Впрочем, чтобы унять Казю, прошение Северин Антонович все же написал. И даже показал ему запечатанный конверт с марками. Но вместо того чтобы отправить бумаги по адресу, убрал их в ящик своего рабочего стола, где они и пролежали три месяца, по прошествии которых отец заявил, что получил ответ: ввиду отсутствия мест Казимиру Малевичу в зачислении отказано.
Конечно, после такого обмана он в глубине души чувствовал некоторую вину перед сыном. И чтобы ее загладить, разрешил Казимиру впервые в жизни купить в писчебумажном магазине все, что нужно для домашних занятий живописью. После этого Казик и в самом деле будто успокоился. Поступил на службу... Но, как оказалось, намерений сделать живопись главным делом своей жизни не оставил.
...Казимир прислушался к доносившимся с веранды голосам: громкому тещиному и тоненькому дочкиному. Бедная Уна, опять бабушка пытает ее вопросами: кого она больше любит — ее или папу? И нравится ли ей Наташа? Будет ли Уночка писать бабуле каждый день? И будет ли скучать?
Нет, это в конце концов невыносимо. Он не позволит мучить свою дочь! Решительно поднявшись, Казимир большими шагами направился на веранду. Но едва выйдя из дверей, наткнулся на умоляющий взгляд Уны. Сидя на коленях у Марии Сергеевны, дочь что-то нашептывала ей на ухо, гладя ладошкой седую старушечью голову. Бледное личико девочки было обращено за бабушкино плечо, к стеклянным дверям веранды. Увидев отца, Уна выразительно подняла брови домиком и сделала рукой едва заметное движение, прося его уйти. «Господи, она же все понимает», — подумал он смущенно, почувствовав, как гнев, полыхавший в нем, под взглядом дочери утихает будто по волшебству.

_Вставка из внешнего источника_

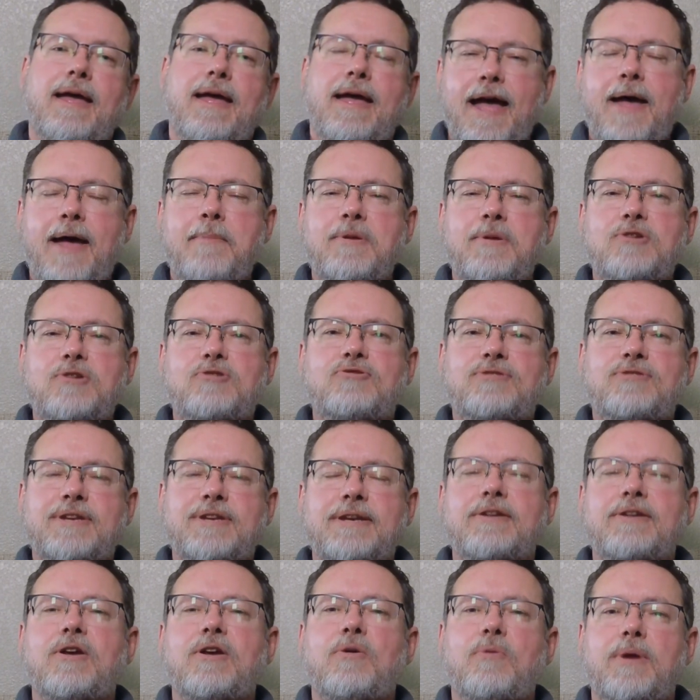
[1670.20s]
I'm interested
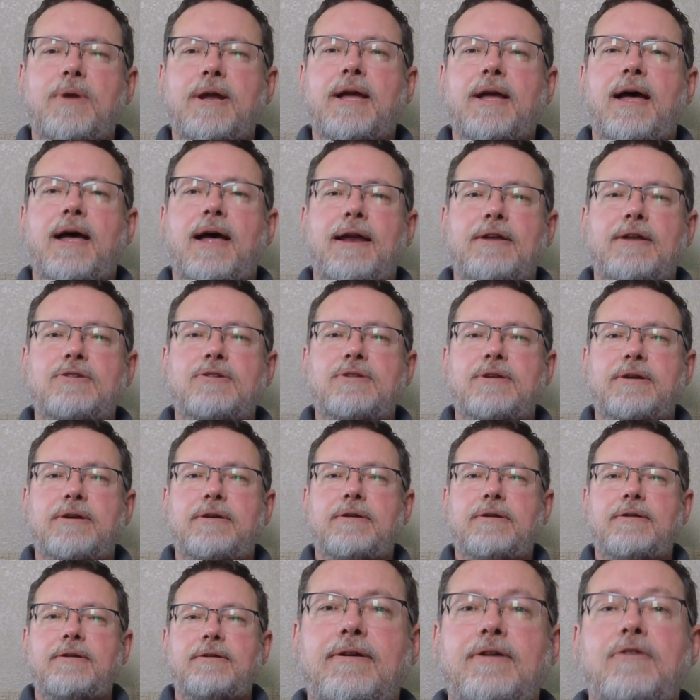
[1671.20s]
in going to college
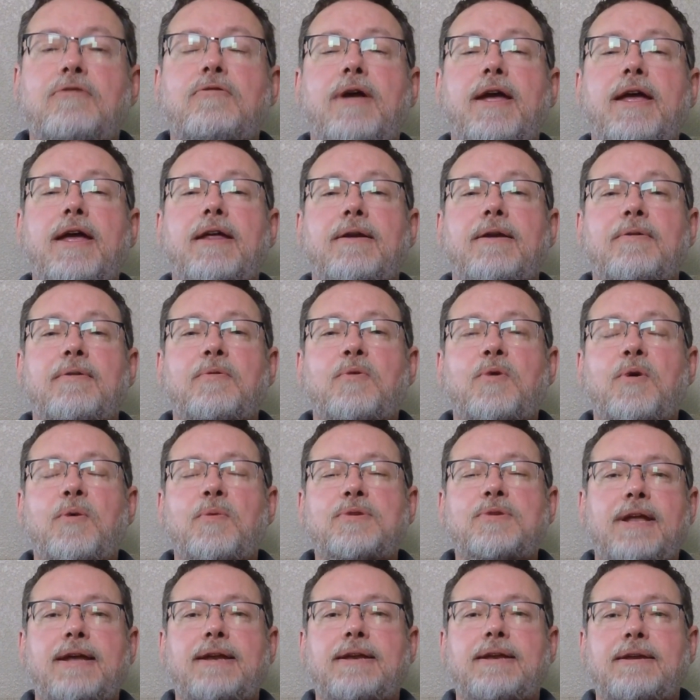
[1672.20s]
here. Great. What
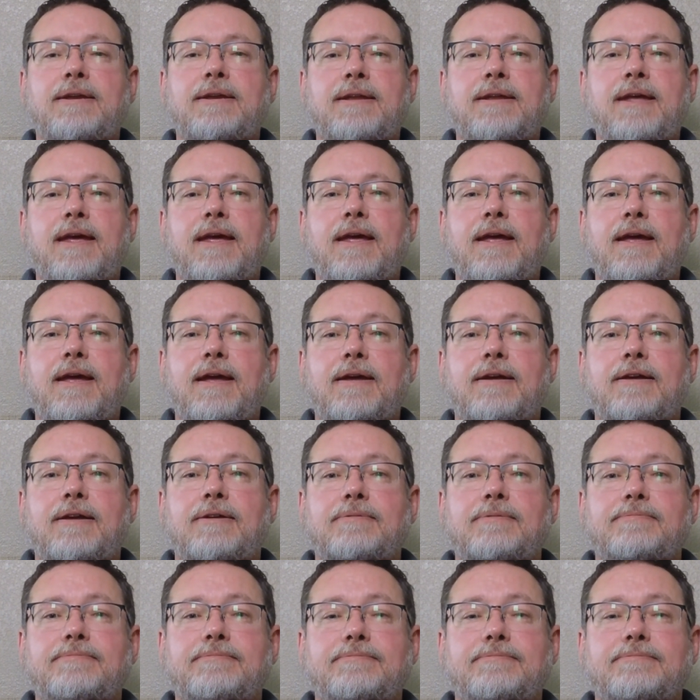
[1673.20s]
would you like to take?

Малевич заговорщицки подмигнул Уне и осторожно, стараясь не скрипнуть половицами, попятился назад в комнаты. Похоже, Унка лучше его знает, что нужно делать. В этом она вся в мать. Соня одним своим присутствием могла сгладить любой конфликт, одним тихим словом прекратить любую ссору. В шумной эмоциональной семье Рафалович, где безраздельно властвовала искренне преданная детям, но не в меру своенравная Мария Сергеевна, Соня всегда была тихой заводью, в которую любой мог свернуть, чтобы переждать бурю.
С семьей Михаила Фердинандовича Рафаловича Малевич познакомился в 1909 году. К тому времени его семейная жизнь с Казей Зглейц уже окончательно развалилась.
Уехав в Москву, он поначалу еще продолжал наведываться в Курск. Поработав летом в какой-нибудь конторе, оставлял немного денег домашним, а остальное забирал с собой, чтобы оплатить учебу в живописной школе Федора Рерберга и нанять комнатенку в Лефортово, где полуголодные молодые художники создали нечто вроде коммуны. В складчину покупали на рынке говяжьи кости, из которых варили в огромном котле бульон и пили его из пивных кружек. Впрочем, и на бульонные кости денег хватало не всегда. Выручали случайные заказы, вроде подряда на эскиз флакона для духов, полученный в фирме Брокара. Иногда немного одалживал новый друг Иван Клюнков, с которым Казимир познакомился в классах у Рерберга. Клюнков приходил туда каждый вечер со службы и после долгих часов, проведенных в какой-то жалкой конторе, набрасывался на кисти и краски как голодный волк.